• **Source records**:
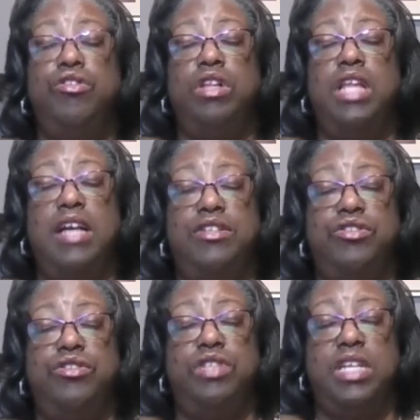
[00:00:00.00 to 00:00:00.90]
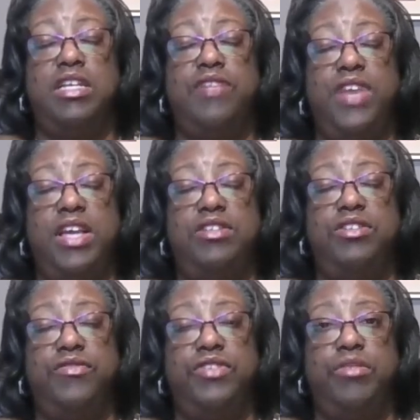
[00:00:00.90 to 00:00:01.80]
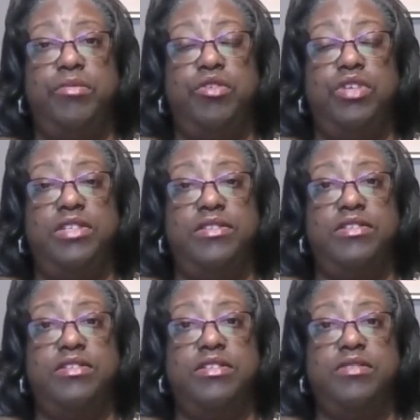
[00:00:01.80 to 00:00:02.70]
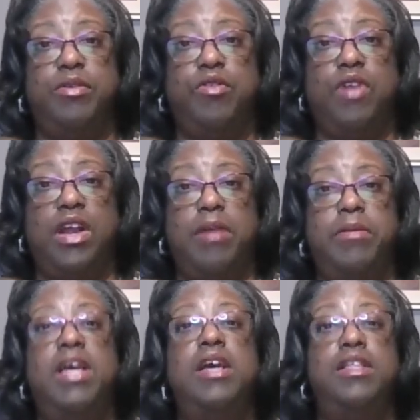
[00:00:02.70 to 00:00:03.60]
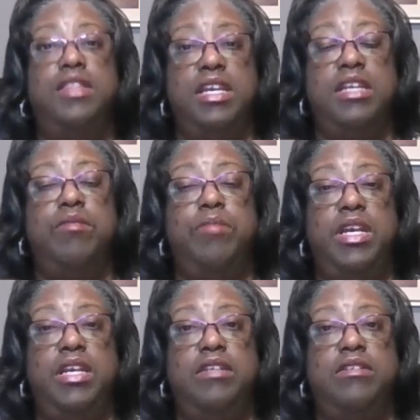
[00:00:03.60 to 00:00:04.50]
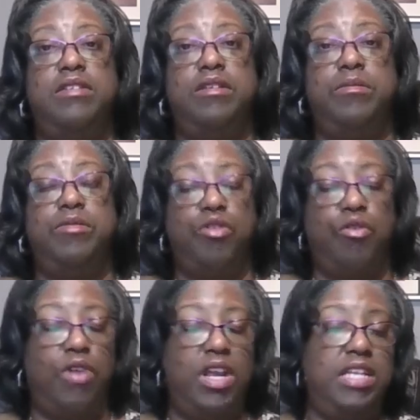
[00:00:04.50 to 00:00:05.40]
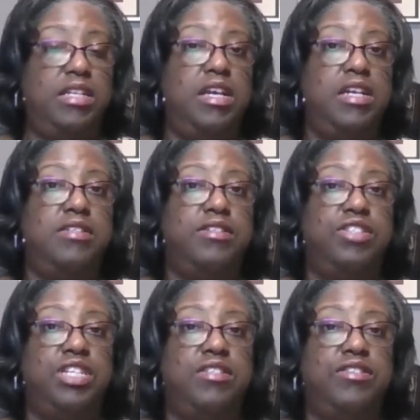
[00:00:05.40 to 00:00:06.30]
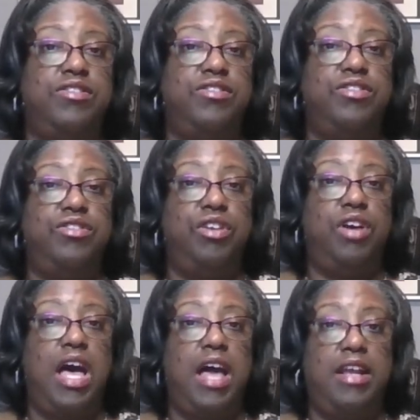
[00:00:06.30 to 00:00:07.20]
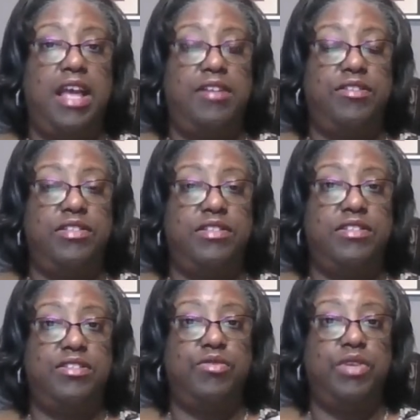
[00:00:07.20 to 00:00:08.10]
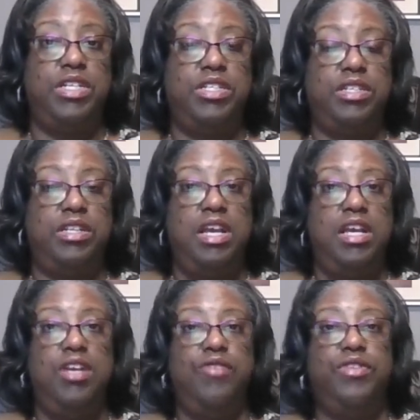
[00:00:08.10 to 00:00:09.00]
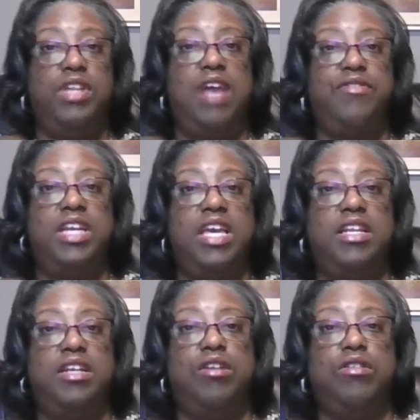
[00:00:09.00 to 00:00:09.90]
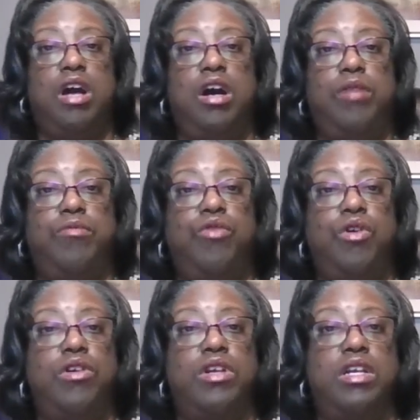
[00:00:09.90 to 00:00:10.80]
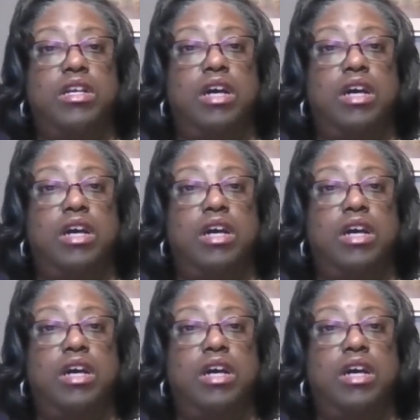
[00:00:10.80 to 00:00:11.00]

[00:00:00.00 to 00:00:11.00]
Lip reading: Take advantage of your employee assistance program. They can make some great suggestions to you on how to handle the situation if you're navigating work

• **Exercise instructions**:
Each record is to be copied word for word, with no images carried over.

• **Task answer**:
[00:00:00.00 to 00:00:00.90]
[00:00:00.90 to 00:00:01.80]
[00:00:01.80 to 00:00:02.70]
[00:00:02.70 to 00:00:03.60]
[00:00:03.60 to 00:00:04.50]
[00:00:04.50 to 00:00:05.40]
[00:00:05.40 to 00:00:06.30]
[00:00:06.30 to 00:00:07.20]
[00:00:07.20 to 00:00:08.10]
[00:00:08.10 to 00:00:09.00]
[00:00:09.00 to 00:00:09.90]
[00:00:09.90 to 00:00:10.80]
[00:00:10.80 to 00:00:11.00]

[00:00:00.00 to 00:00:11.00]
Lip reading: Take advantage of your employee assistance program. They can make some great suggestions to you on how to handle the situation if you're navigating work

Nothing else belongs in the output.